- _Work instructions_
Give back the entries exactly as they read, leaving each image out.

• • • •

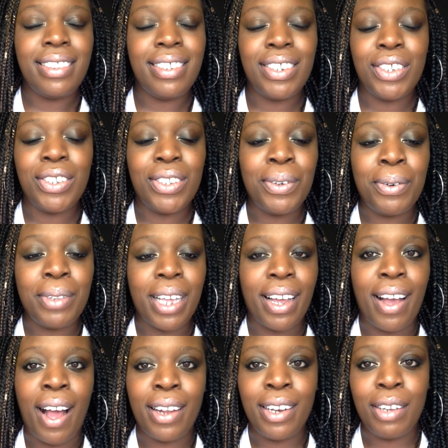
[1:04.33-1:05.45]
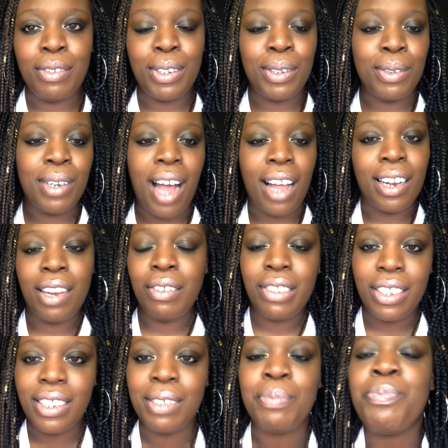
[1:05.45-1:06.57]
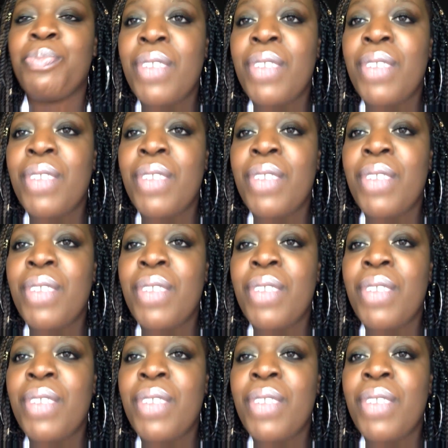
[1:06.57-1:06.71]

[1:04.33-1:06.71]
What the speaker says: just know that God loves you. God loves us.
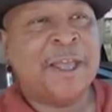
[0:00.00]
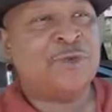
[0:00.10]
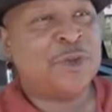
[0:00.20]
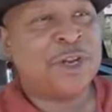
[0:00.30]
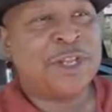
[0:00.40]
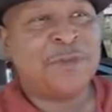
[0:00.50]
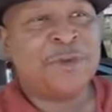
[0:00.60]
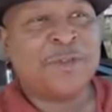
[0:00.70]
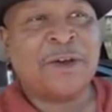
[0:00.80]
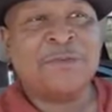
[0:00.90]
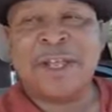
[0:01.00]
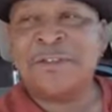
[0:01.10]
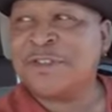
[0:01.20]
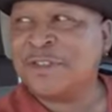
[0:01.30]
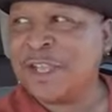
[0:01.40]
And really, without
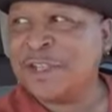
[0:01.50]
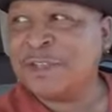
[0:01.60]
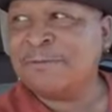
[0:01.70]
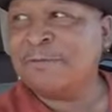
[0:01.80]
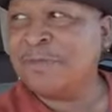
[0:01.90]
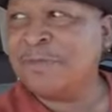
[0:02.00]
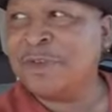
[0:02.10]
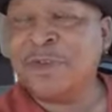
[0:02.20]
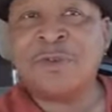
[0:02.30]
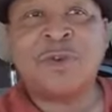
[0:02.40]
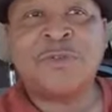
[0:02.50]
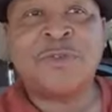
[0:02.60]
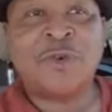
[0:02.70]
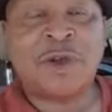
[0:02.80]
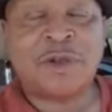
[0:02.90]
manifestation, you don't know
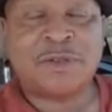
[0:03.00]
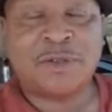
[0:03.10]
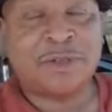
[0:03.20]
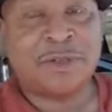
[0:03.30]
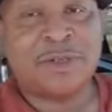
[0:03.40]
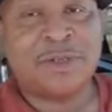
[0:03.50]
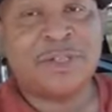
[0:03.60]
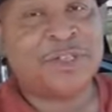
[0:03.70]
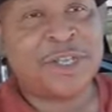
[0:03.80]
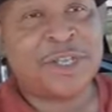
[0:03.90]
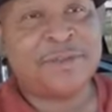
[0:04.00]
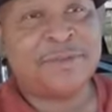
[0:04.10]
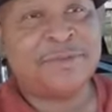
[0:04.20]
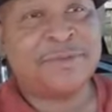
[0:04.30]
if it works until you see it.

• • • •

- _Answer box_
[1:04.33-1:05.45]
[1:05.45-1:06.57]
[1:06.57-1:06.71]

[1:04.33-1:06.71]
What the speaker says: just know that God loves you. God loves us.
[0:00.00]
[0:00.10]
[0:00.20]
[0:00.30]
[0:00.40]
[0:00.50]
[0:00.60]
[0:00.70]
[0:00.80]
[0:00.90]
[0:01.00]
[0:01.10]
[0:01.20]
[0:01.30]
[0:01.40]
And really, without
[0:01.50]
[0:01.60]
[0:01.70]
[0:01.80]
[0:01.90]
[0:02.00]
[0:02.10]
[0:02.20]
[0:02.30]
[0:02.40]
[0:02.50]
[0:02.60]
[0:02.70]
[0:02.80]
[0:02.90]
manifestation, you don't know
[0:03.00]
[0:03.10]
[0:03.20]
[0:03.30]
[0:03.40]
[0:03.50]
[0:03.60]
[0:03.70]
[0:03.80]
[0:03.90]
[0:04.00]
[0:04.10]
[0:04.20]
[0:04.30]
if it works until you see it.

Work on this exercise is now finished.